#### Data supplied:
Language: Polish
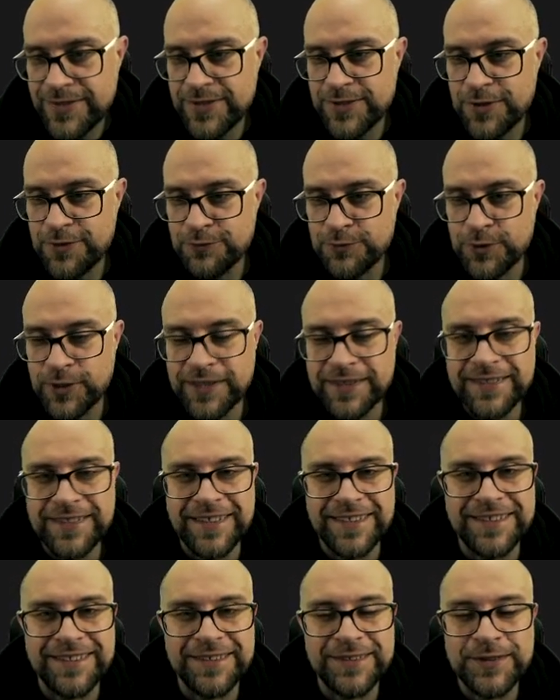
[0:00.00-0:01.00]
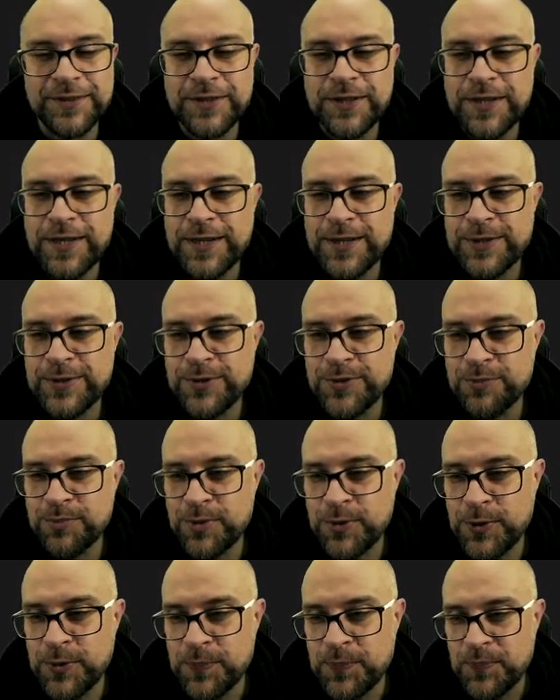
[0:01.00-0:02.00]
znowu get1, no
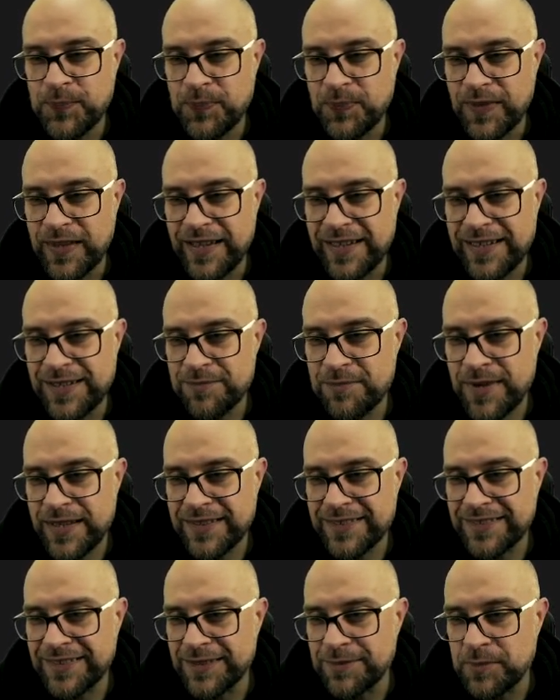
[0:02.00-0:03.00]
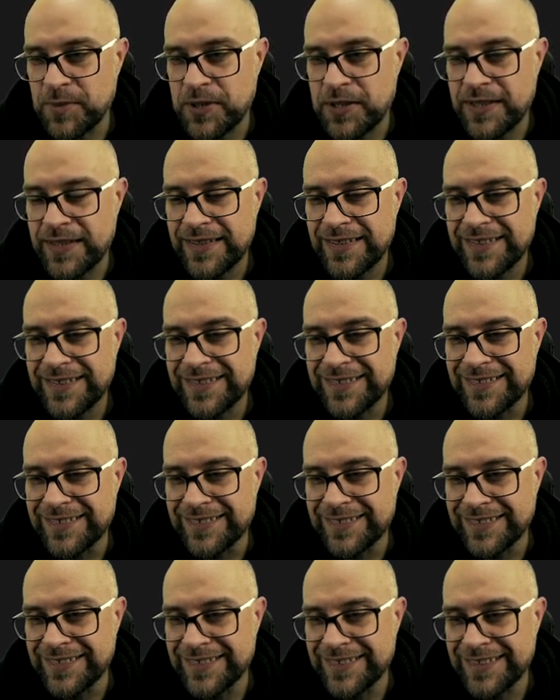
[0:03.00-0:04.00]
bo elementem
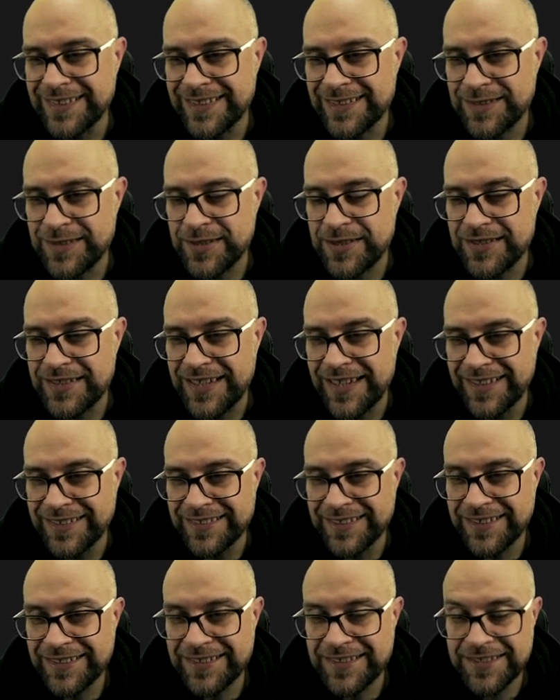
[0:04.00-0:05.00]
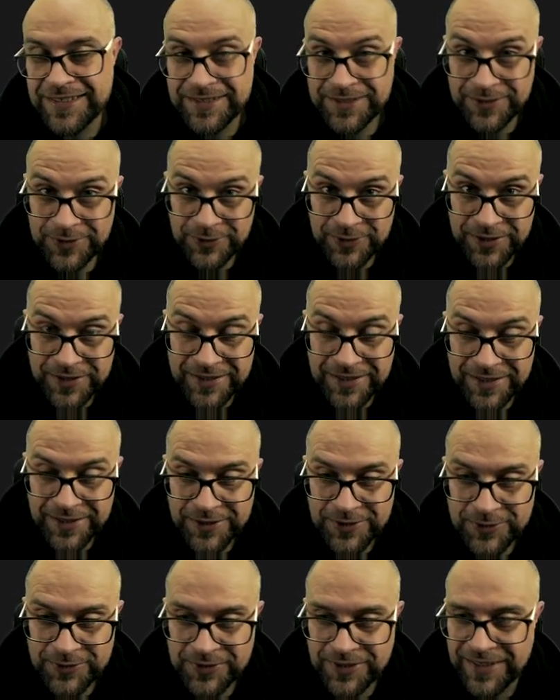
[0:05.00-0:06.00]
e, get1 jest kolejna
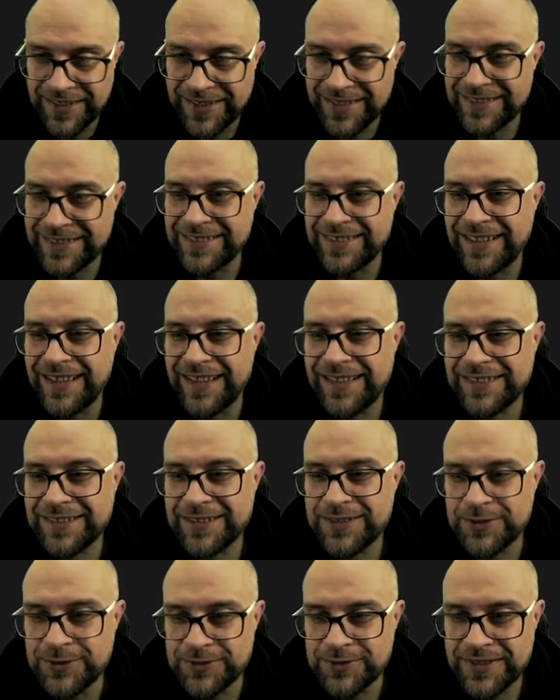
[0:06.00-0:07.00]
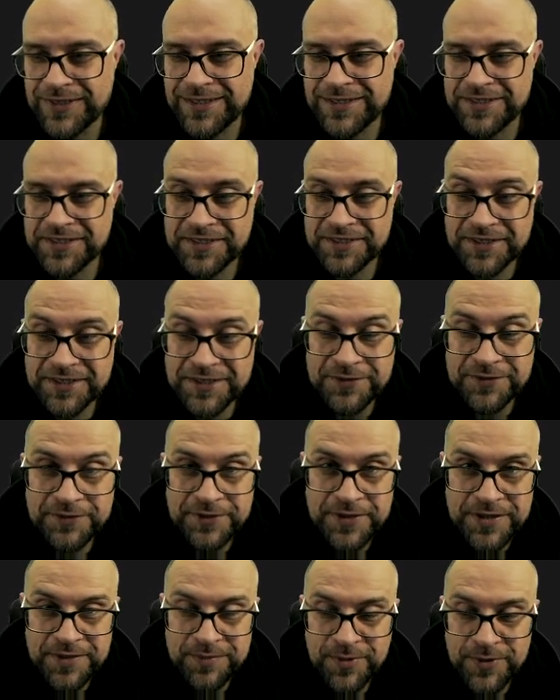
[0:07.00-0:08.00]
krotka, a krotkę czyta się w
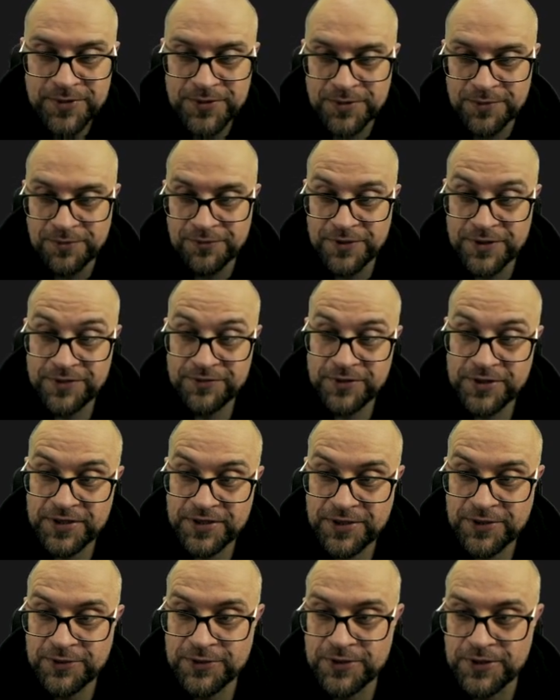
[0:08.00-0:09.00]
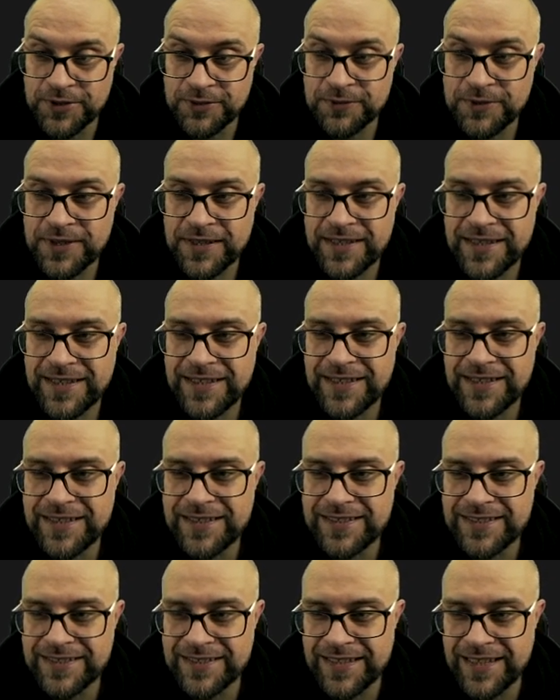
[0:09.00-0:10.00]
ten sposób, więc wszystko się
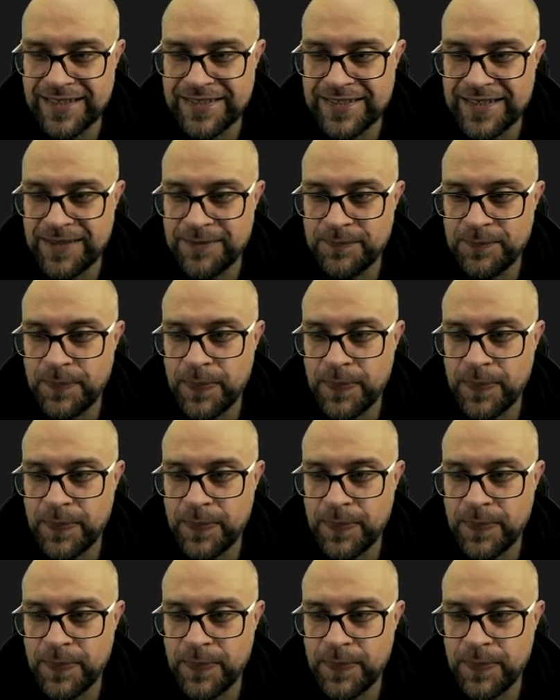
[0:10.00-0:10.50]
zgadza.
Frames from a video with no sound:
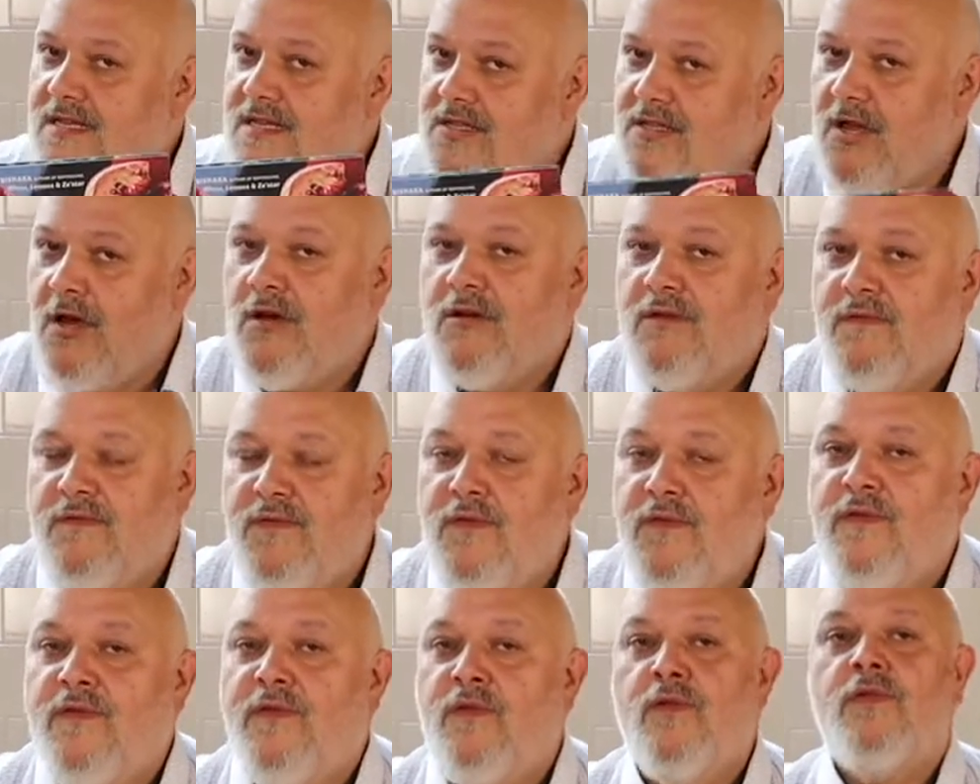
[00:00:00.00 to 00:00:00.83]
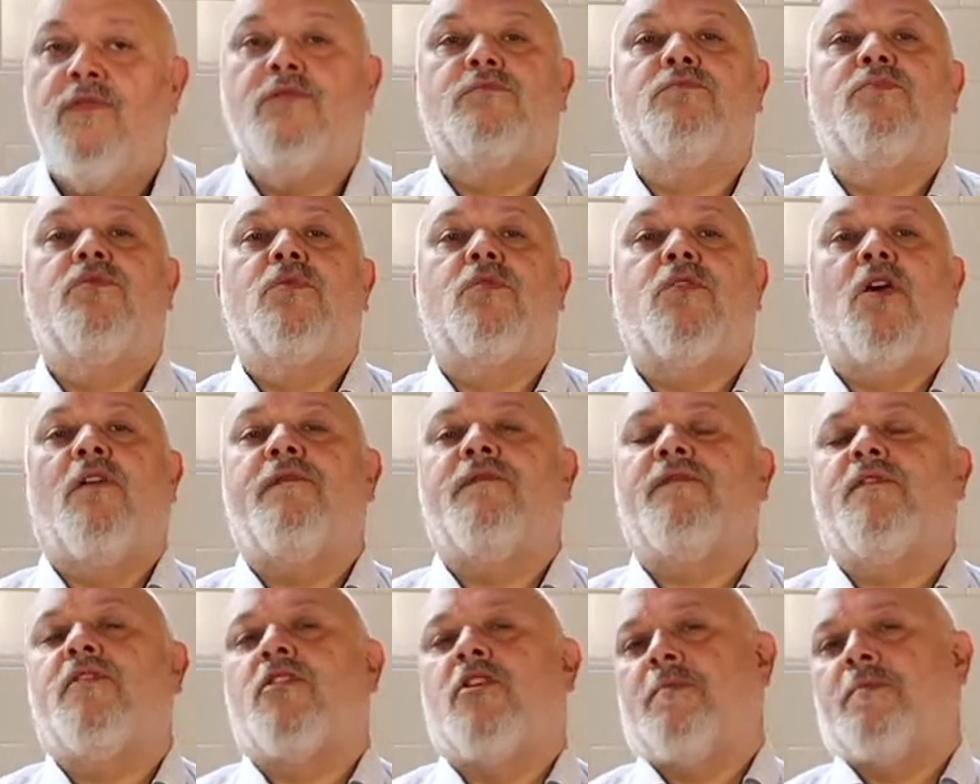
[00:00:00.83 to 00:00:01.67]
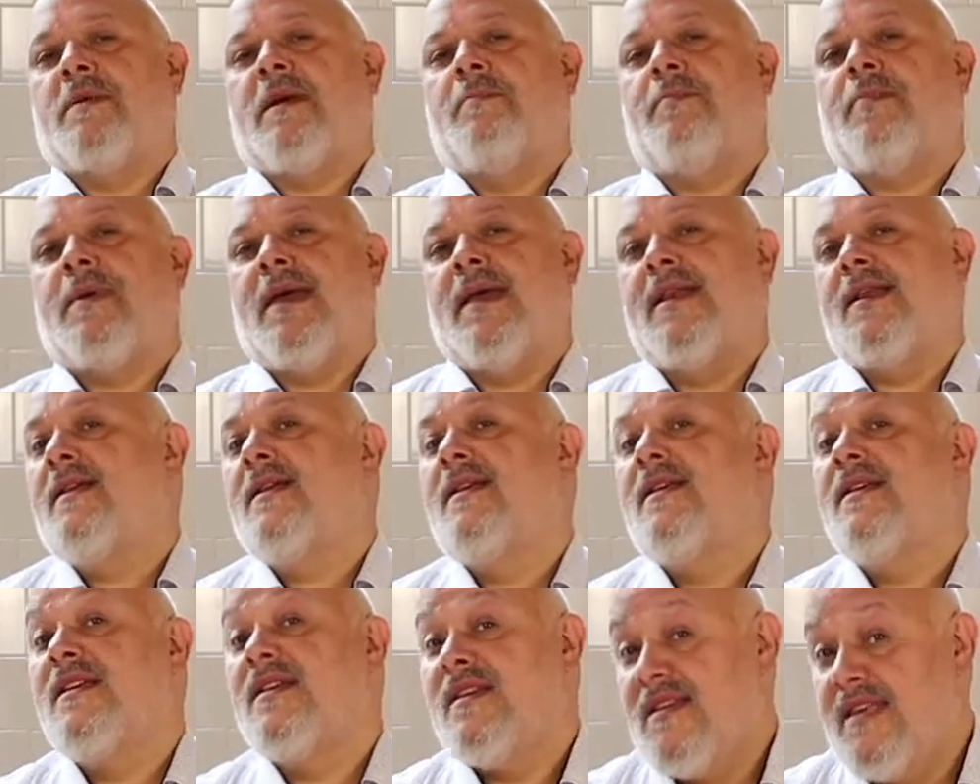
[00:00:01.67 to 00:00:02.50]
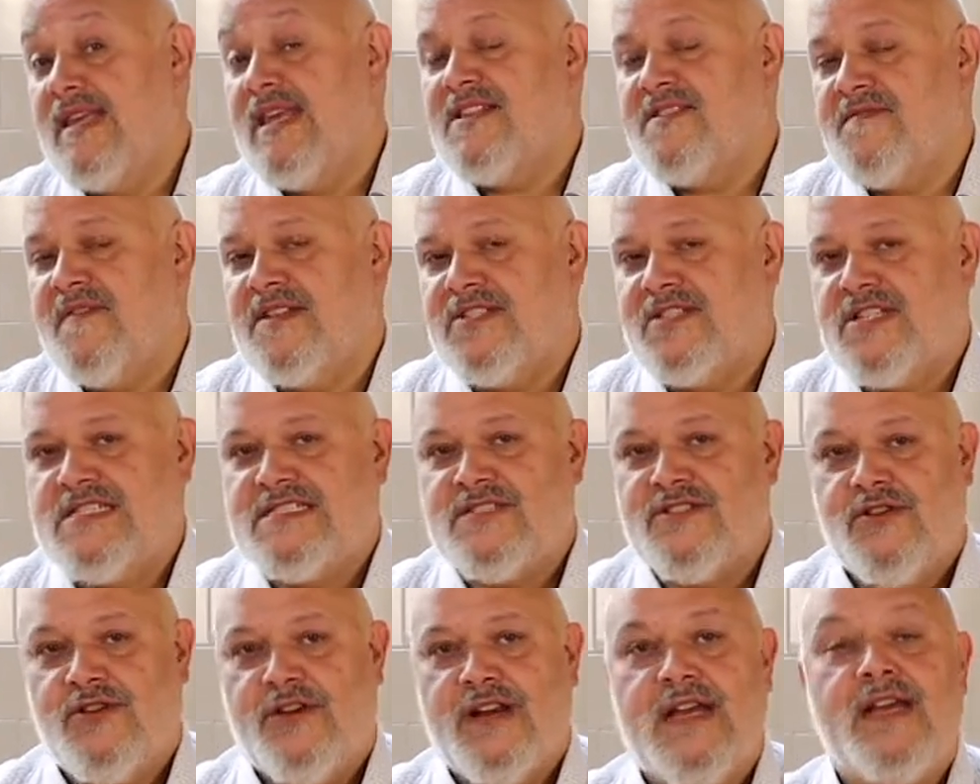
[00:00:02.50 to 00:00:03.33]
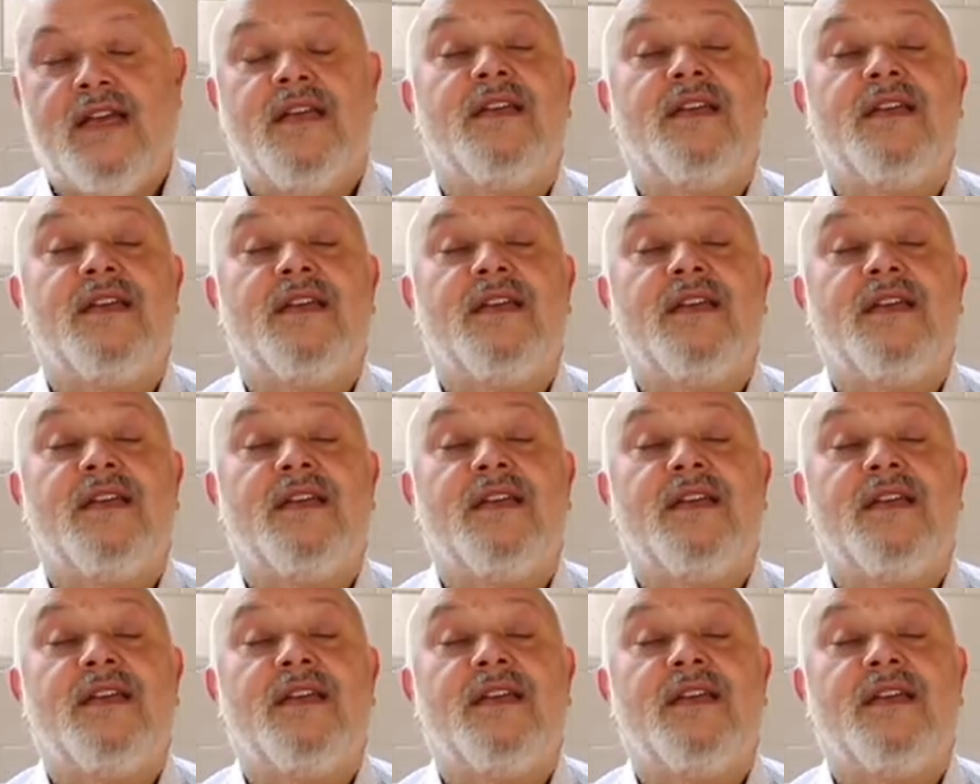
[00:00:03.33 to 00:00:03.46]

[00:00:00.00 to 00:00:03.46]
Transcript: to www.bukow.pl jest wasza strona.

#### Description of the task:
Leaving out only the pictures, retype every record exactly.

#### Answer section:
Language: Polish
[0:00.00-0:01.00]
[0:01.00-0:02.00]
znowu get1, no
[0:02.00-0:03.00]
[0:03.00-0:04.00]
bo elementem
[0:04.00-0:05.00]
[0:05.00-0:06.00]
e, get1 jest kolejna
[0:06.00-0:07.00]
[0:07.00-0:08.00]
krotka, a krotkę czyta się w
[0:08.00-0:09.00]
[0:09.00-0:10.00]
ten sposób, więc wszystko się
[0:10.00-0:10.50]
zgadza.
Frames from a video with no sound:
[00:00:00.00 to 00:00:00.83]
[00:00:00.83 to 00:00:01.67]
[00:00:01.67 to 00:00:02.50]
[00:00:02.50 to 00:00:03.33]
[00:00:03.33 to 00:00:03.46]

[00:00:00.00 to 00:00:03.46]
Transcript: to www.bukow.pl jest wasza strona.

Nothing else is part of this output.